Within the material below, how many lines carry the word "video"? Only that number is wanted.

__SOURCE MATERIAL__.
►

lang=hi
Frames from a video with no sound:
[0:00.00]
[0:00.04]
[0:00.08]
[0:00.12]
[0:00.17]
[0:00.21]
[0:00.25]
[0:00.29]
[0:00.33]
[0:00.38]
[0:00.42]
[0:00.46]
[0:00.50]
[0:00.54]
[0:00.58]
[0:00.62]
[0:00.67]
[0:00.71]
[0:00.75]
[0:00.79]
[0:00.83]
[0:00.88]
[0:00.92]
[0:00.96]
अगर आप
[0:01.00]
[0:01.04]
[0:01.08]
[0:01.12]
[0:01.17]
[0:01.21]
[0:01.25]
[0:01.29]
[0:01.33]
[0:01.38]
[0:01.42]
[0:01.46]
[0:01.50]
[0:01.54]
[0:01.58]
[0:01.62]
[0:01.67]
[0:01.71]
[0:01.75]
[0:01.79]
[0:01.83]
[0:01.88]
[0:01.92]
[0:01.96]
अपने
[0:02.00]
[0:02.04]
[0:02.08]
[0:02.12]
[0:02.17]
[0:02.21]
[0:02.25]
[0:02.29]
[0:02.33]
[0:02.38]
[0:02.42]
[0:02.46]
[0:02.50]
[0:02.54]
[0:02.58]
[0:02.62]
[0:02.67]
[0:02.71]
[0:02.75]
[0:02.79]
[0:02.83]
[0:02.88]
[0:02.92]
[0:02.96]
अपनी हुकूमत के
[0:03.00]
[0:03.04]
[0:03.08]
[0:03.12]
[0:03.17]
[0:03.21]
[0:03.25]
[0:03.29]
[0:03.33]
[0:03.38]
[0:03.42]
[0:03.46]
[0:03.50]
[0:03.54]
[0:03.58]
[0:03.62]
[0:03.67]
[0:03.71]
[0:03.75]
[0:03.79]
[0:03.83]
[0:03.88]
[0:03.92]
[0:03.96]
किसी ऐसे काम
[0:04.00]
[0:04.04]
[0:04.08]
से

◄
►

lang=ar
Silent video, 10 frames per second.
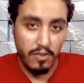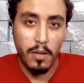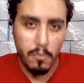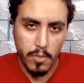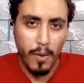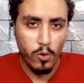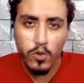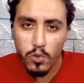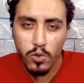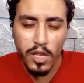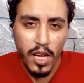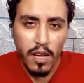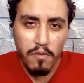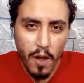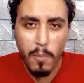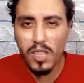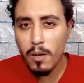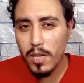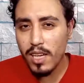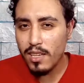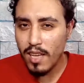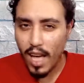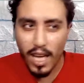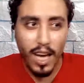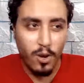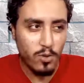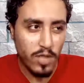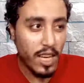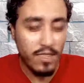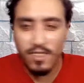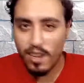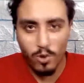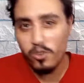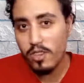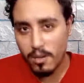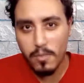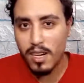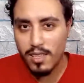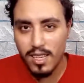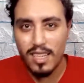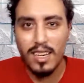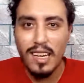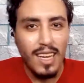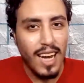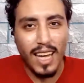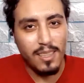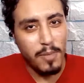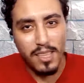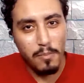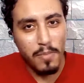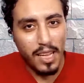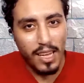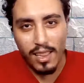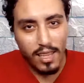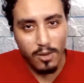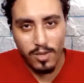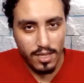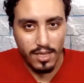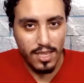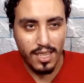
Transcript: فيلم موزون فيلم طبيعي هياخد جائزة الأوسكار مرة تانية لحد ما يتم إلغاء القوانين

◄

__SOLUTION TO THIS PROBLEM__. 2